• INSTRUCTIONS TO FOLLOW: Every record must be repeated exactly; omit any pictures they contain.

:: EXERCISE INPUT ::

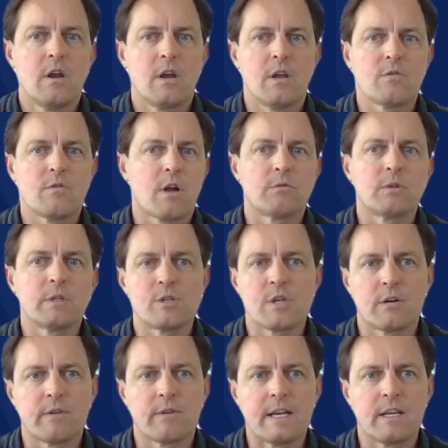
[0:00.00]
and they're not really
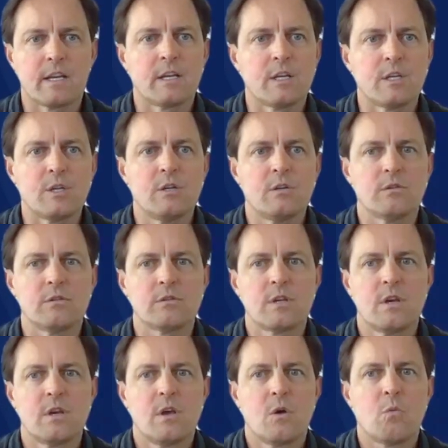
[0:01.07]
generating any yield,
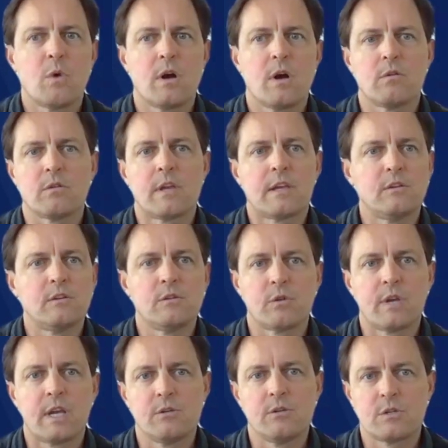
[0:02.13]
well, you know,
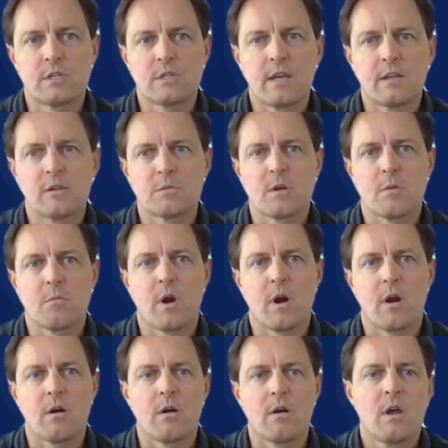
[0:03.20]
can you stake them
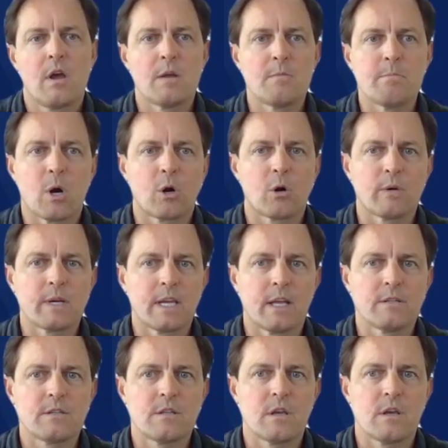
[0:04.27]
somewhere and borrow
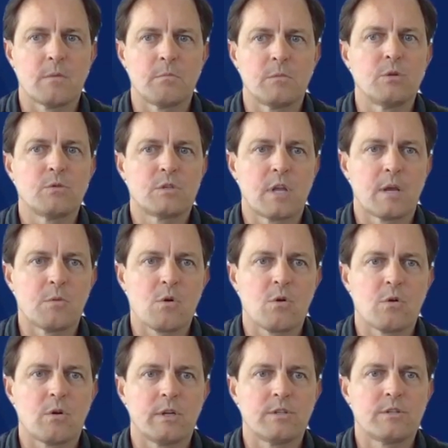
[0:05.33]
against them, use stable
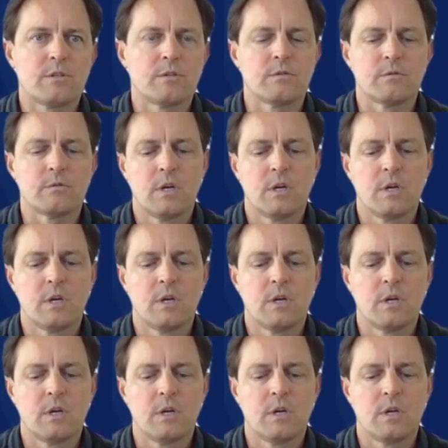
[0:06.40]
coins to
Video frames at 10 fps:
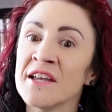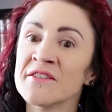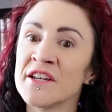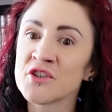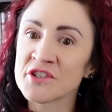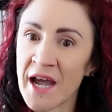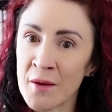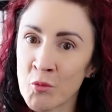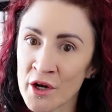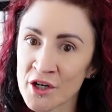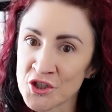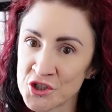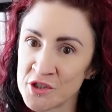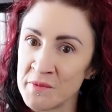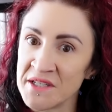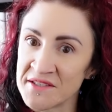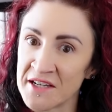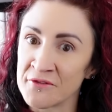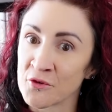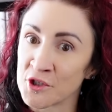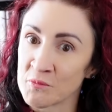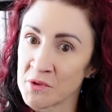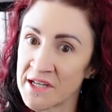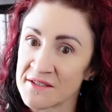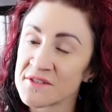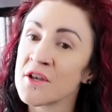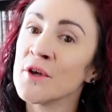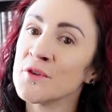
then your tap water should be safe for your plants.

:::

• OUTPUT:
[0:00.00]
and they're not really
[0:01.07]
generating any yield,
[0:02.13]
well, you know,
[0:03.20]
can you stake them
[0:04.27]
somewhere and borrow
[0:05.33]
against them, use stable
[0:06.40]
coins to
Video frames at 10 fps:
then your tap water should be safe for your plants.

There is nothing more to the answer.